Exercise prompt: When you retype the data, keep every word exactly and include none of the pictures.

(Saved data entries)
§ §
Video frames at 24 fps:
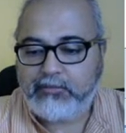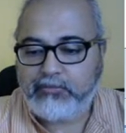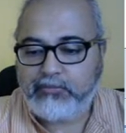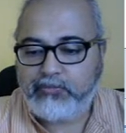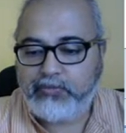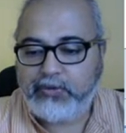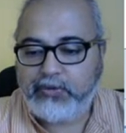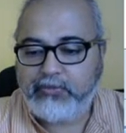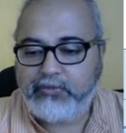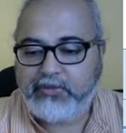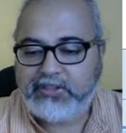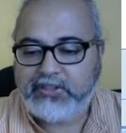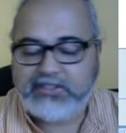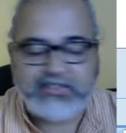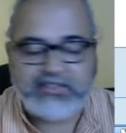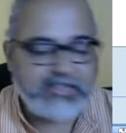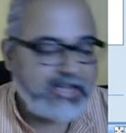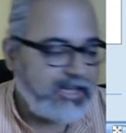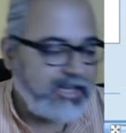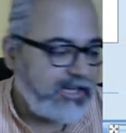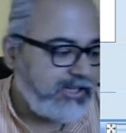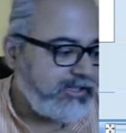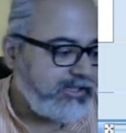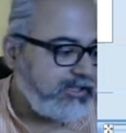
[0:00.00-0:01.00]
we will
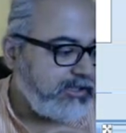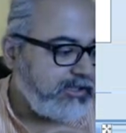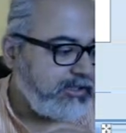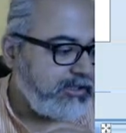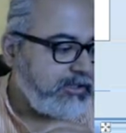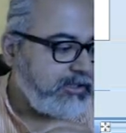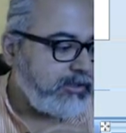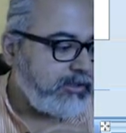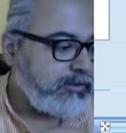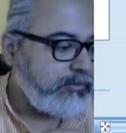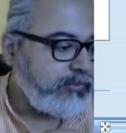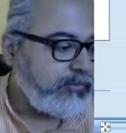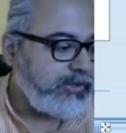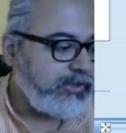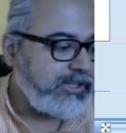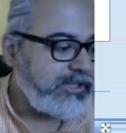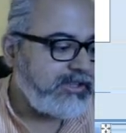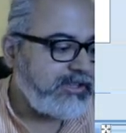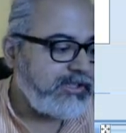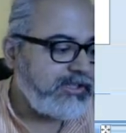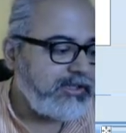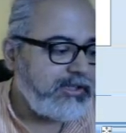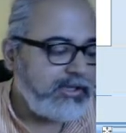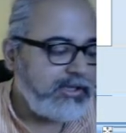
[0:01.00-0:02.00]
start
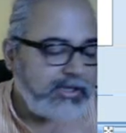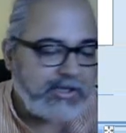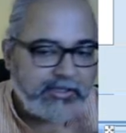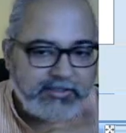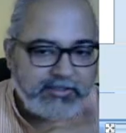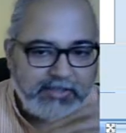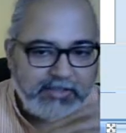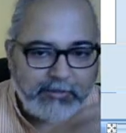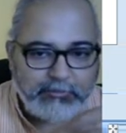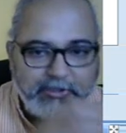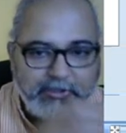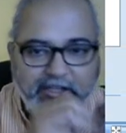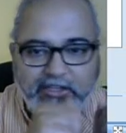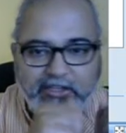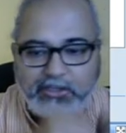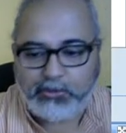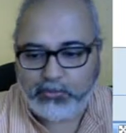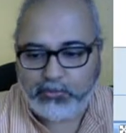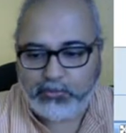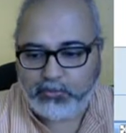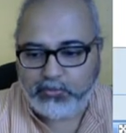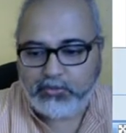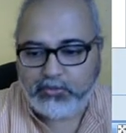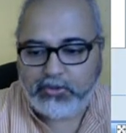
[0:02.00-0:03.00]
with something
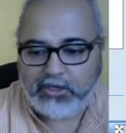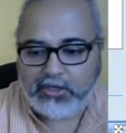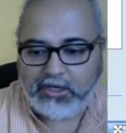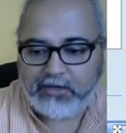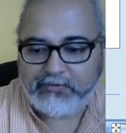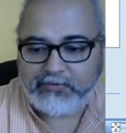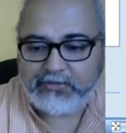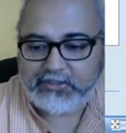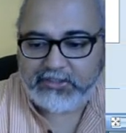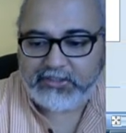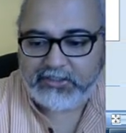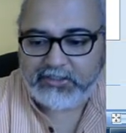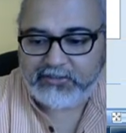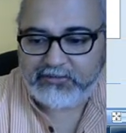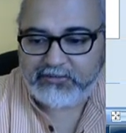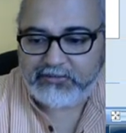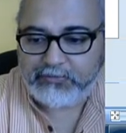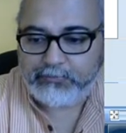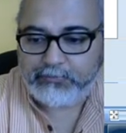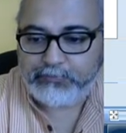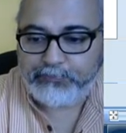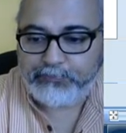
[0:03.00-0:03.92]
new after this.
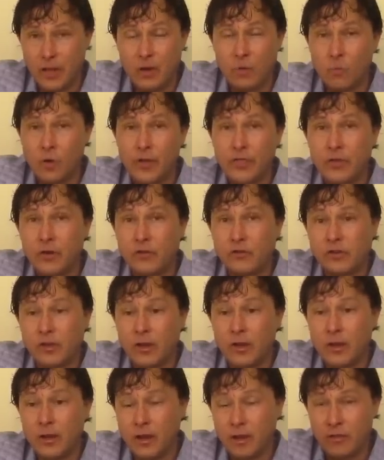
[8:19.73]
in what they're
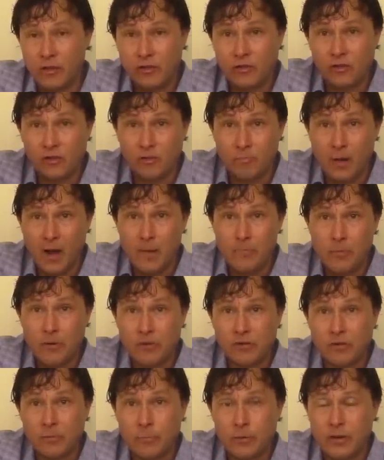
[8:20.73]
saying, and this is just my
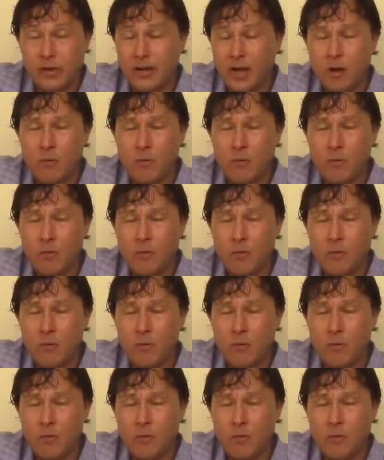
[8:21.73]
personal opinion.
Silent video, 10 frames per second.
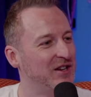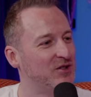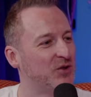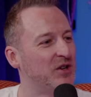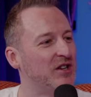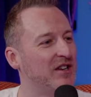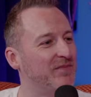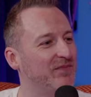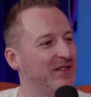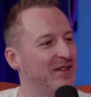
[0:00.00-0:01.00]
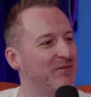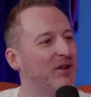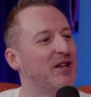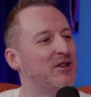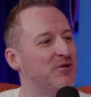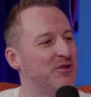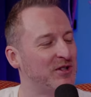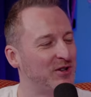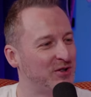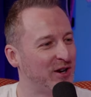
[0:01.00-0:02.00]
So what did he do? Well, he
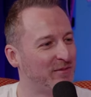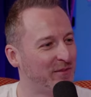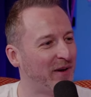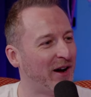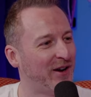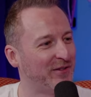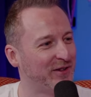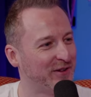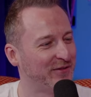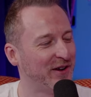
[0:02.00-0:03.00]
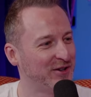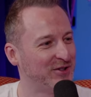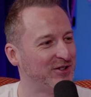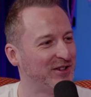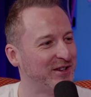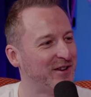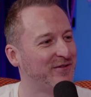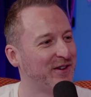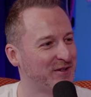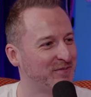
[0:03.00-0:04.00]
used chip batter for the fish and then
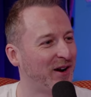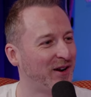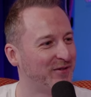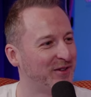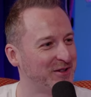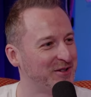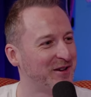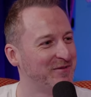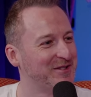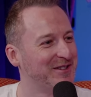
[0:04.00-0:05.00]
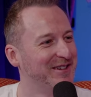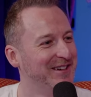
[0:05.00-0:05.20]
fish batter for the chips.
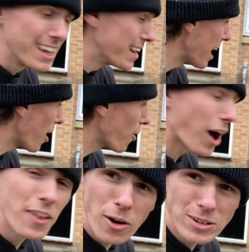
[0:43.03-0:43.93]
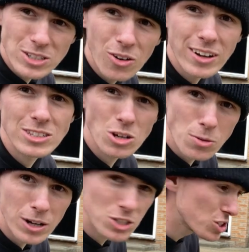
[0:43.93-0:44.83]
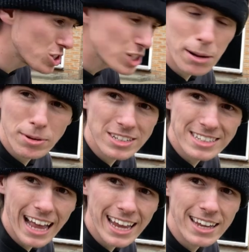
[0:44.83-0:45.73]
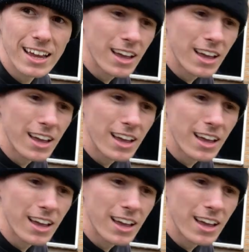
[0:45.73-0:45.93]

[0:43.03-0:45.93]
Now, I know it's not in too much of a shabby state,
§ §
Solution to this exercise:
Video frames at 24 fps:
[0:00.00-0:01.00]
we will
[0:01.00-0:02.00]
start
[0:02.00-0:03.00]
with something
[0:03.00-0:03.92]
new after this.
[8:19.73]
in what they're
[8:20.73]
saying, and this is just my
[8:21.73]
personal opinion.
Silent video, 10 frames per second.
[0:00.00-0:01.00]
[0:01.00-0:02.00]
So what did he do? Well, he
[0:02.00-0:03.00]
[0:03.00-0:04.00]
used chip batter for the fish and then
[0:04.00-0:05.00]
[0:05.00-0:05.20]
fish batter for the chips.
[0:43.03-0:43.93]
[0:43.93-0:44.83]
[0:44.83-0:45.73]
[0:45.73-0:45.93]

[0:43.03-0:45.93]
Now, I know it's not in too much of a shabby state,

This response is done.